RL Chess Learning Project - Guided Learning Experience

Overview

A guided, hands-on learning project that teaches reinforcement learning through chess. You'll implement code step-by-step with scaffolded exercises, hints, and checkpoints. Each module includes:

Exercise files with TODOs and hints
Solution files for reference (check after attempting)
Learning guides explaining concepts
Checkpoint tests to verify your implementation

Teaching Approach

This project uses a scaffolded learning approach:

You Write the Code: Exercise files contain function signatures and TODOs - you fill in the implementation
Hints When Needed: Comments provide guidance without giving away the answer
Test Your Work: Checkpoint tests verify your implementation works correctly
Learn from Solutions: After attempting, compare with solution files to see alternative approaches
Progressive Complexity: Each lesson builds on previous concepts

Key Principle: You learn by doing, not by reading completed code.

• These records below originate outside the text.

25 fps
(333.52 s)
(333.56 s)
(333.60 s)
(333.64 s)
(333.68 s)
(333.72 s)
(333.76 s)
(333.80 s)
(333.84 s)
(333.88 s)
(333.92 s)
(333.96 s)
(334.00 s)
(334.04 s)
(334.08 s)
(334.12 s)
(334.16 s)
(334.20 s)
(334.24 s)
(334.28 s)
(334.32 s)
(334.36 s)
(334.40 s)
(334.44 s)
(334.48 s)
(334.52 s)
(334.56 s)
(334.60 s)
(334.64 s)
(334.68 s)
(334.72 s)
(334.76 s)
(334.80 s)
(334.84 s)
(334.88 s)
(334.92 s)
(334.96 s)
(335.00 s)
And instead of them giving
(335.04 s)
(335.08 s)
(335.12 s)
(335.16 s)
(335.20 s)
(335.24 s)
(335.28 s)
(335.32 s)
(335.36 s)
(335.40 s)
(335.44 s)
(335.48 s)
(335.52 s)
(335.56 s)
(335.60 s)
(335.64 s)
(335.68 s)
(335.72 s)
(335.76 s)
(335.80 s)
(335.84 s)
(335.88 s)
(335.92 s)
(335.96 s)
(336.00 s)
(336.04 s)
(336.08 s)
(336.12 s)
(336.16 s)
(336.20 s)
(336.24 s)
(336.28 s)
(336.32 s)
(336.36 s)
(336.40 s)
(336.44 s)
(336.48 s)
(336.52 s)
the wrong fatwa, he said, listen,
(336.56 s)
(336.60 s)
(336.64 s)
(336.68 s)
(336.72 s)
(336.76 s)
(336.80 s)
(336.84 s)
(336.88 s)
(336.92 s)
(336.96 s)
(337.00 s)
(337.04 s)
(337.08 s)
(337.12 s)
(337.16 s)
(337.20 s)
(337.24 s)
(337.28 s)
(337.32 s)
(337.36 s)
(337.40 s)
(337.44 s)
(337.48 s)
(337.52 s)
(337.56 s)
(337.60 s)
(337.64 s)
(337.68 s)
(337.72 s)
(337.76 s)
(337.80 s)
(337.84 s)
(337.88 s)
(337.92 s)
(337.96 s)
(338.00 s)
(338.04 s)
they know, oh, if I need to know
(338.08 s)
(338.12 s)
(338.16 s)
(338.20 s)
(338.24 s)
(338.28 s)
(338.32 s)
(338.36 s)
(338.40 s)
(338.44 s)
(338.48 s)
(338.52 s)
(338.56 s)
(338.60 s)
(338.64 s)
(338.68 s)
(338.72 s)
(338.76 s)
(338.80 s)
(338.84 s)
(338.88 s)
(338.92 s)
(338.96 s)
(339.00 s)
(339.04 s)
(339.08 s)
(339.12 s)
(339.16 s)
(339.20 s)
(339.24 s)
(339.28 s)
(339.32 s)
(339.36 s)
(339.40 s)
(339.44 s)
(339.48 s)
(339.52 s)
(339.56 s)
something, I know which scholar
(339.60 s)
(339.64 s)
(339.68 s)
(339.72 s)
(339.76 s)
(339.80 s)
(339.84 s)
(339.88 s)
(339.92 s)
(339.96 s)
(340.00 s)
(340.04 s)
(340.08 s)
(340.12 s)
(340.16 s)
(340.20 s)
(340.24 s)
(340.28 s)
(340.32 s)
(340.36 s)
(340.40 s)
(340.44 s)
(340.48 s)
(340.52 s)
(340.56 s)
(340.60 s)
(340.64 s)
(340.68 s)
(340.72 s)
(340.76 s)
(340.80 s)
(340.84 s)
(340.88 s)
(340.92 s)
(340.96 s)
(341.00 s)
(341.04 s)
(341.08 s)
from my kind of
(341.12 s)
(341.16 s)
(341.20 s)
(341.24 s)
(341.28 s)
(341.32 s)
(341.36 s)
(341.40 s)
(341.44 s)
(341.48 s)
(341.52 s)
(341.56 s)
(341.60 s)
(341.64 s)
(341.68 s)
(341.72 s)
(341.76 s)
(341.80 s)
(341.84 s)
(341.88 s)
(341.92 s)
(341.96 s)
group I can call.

The scaffolded structure ensures you understand each component while building it yourself.

Project Structure

RL practice/
├── requirements.txt                    # Python dependencies
├── README.md                           # Main learning guide with roadmap
├── lessons/                            # Step-by-step learning modules
│   ├── 01_chess_basics/
│   │   ├── README.md                   # Understanding chess in Python
│   │   ├── exercise_chess_basics.py    # Practice exercises
│   │   └── solution_chess_basics.py    # Reference solution
│   ├── 02_environment/
│   │   ├── README.md                   # Building RL environment
│   │   ├── exercise_environment.py     # Implement environment
│   │   └── solution_environment.py     # Reference solution
│   ├── 03_q_learning/
│   │   ├── README.md                   # Q-Learning theory & practice
│   │   ├── exercise_q_learning.py      # Implement Q-Learning
│   │   └── solution_q_learning.py      # Reference solution
│   ├── 04_gym_integration/
│   │   ├── README.md                   # Gym API introduction
│   │   ├── exercise_gym_wrapper.py     # Wrap environment in Gym
│   │   └── solution_gym_wrapper.py     # Reference solution
│   ├── 05_libraries/
│   │   ├── README.md                   # Using stable-baselines3
│   │   ├── exercise_dqn_library.py     # Implement with library
│   │   └── solution_dqn_library.py     # Reference solution
│   ├── 06_expectimax/
│   │   ├── README.md                   # Game tree search algorithms
│   │   ├── exercise_expectimax.py      # Implement minimax/expectimax/alpha-beta
│   │   └── solution_expectimax.py      # Reference solution
│   └── 07_state_representation/
│       ├── README.md                   # Multi-feature state encoding
│       ├── exercise_state_representation.py  # Implement advanced encoding
│       └── solution_state_representation.py  # Reference solution
├── src/                                # Your working implementation
│   ├── __init__.py
│   ├── chess_env/
│   │   ├── __init__.py
│   │   ├── chess_environment.py        # Build this in lesson 02
│   │   └── chess_gym_env.py            # Build this in lesson 04
│   ├── agents/
│   │   ├── __init__.py
│   │   ├── q_learning_scratch.py       # Build this in lesson 03
│   │   └── dqn_stable_baselines.py     # Build this in lesson 05
│   ├── utils/
│   │   ├── __init__.py
│   │   ├── state_representation.py     # Helper functions (enhanced in lesson 07)
│   │   └── visualization.py            # Plotting utilities
│   └── models/
│       ├── __init__.py
│       ├── chess_cnn.py                # CNN architectures (lesson 07)
│       └── feature_encoder.py          # Feature encoders (lesson 07)
├── tests/                              # Checkpoint tests
│   ├── __init__.py
│   ├── test_lesson_02.py               # Test your environment
│   ├── test_lesson_03.py               # Test your Q-Learning
│   └── test_lesson_04.py               # Test your Gym wrapper
├── notebooks/                          # Interactive learning
│   ├── 01_chess_exploration.ipynb     # Explore python-chess
│   ├── 02_rl_concepts.ipynb           # RL fundamentals
│   └── 03_training_analysis.ipynb      # Analyze training results
└── solutions/                          # Complete reference solutions
    └── (reference implementations)

Getting Started: Project Setup (Your First Exercise!)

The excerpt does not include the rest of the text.